◆ **Instructions to follow**: Leaving out the images, please reproduce each line below exactly.

◆ **Information given**:
^^^^^^^^^^^^^^^^

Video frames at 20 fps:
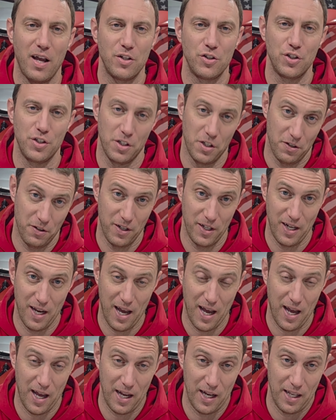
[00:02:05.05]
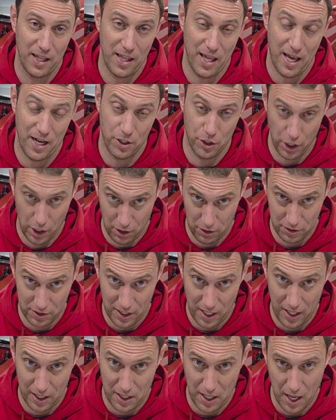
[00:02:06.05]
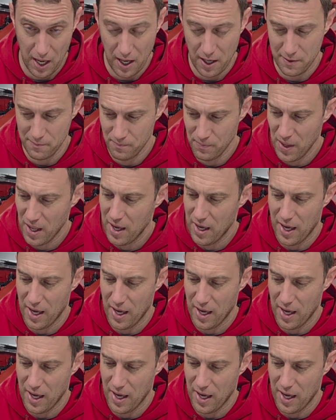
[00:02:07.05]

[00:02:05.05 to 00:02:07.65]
engineering on that jungle site can.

^^^^^^^^^^^^^^^^

◆ **Answer area**:
Video frames at 20 fps:
[00:02:05.05]
[00:02:06.05]
[00:02:07.05]

[00:02:05.05 to 00:02:07.65]
engineering on that jungle site can.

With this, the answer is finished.